» EXERCISE OBJECTIVE: Leave the pictures out and reproduce all the entries word for word.

» DATA FOR THIS EXERCISE:
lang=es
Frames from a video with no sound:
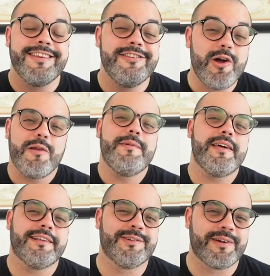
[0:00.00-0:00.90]
no
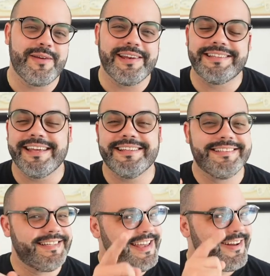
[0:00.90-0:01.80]
olvides de suscribirte
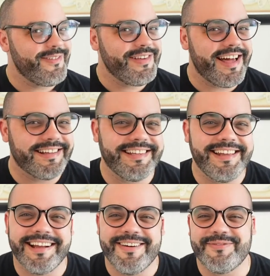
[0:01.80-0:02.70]
sin olvidarte de
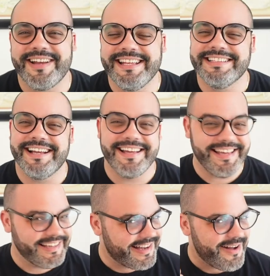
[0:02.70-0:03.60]
la campanita,
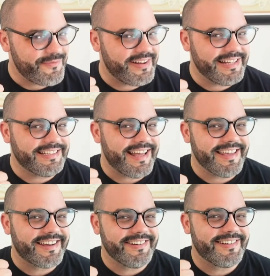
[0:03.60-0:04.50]
¿eh? Campanita
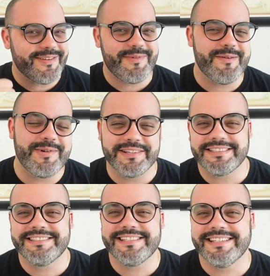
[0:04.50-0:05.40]
included, my brothers
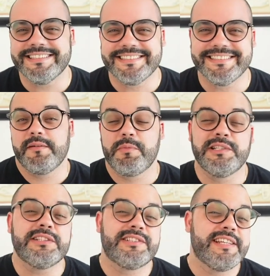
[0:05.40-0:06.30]
and sisters. Por
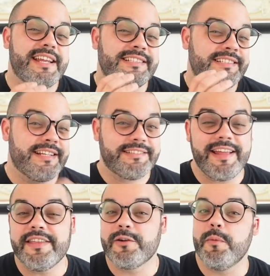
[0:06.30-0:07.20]
cierto, si quieres hacer
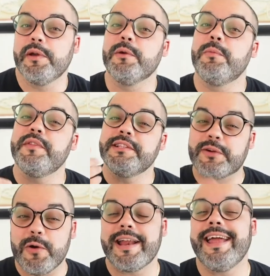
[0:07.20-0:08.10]
trading con mi grupo en
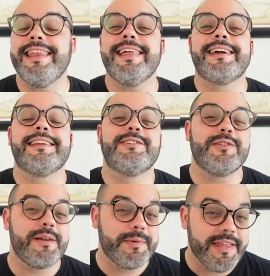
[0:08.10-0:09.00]
Discord, en la descripción
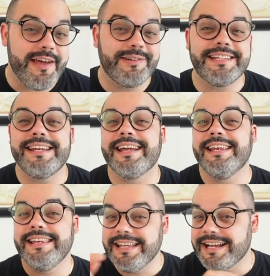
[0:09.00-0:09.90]
del video tienen
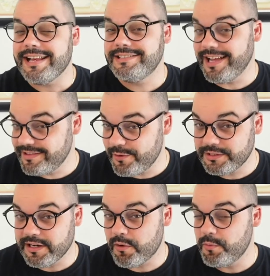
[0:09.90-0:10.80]
el link al chat de
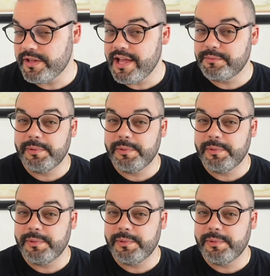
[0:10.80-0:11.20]
nuestra comunidad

» SOLVED PROBLEM:
lang=es
Frames from a video with no sound:
[0:00.00-0:00.90]
no
[0:00.90-0:01.80]
olvides de suscribirte
[0:01.80-0:02.70]
sin olvidarte de
[0:02.70-0:03.60]
la campanita,
[0:03.60-0:04.50]
¿eh? Campanita
[0:04.50-0:05.40]
included, my brothers
[0:05.40-0:06.30]
and sisters. Por
[0:06.30-0:07.20]
cierto, si quieres hacer
[0:07.20-0:08.10]
trading con mi grupo en
[0:08.10-0:09.00]
Discord, en la descripción
[0:09.00-0:09.90]
del video tienen
[0:09.90-0:10.80]
el link al chat de
[0:10.80-0:11.20]
nuestra comunidad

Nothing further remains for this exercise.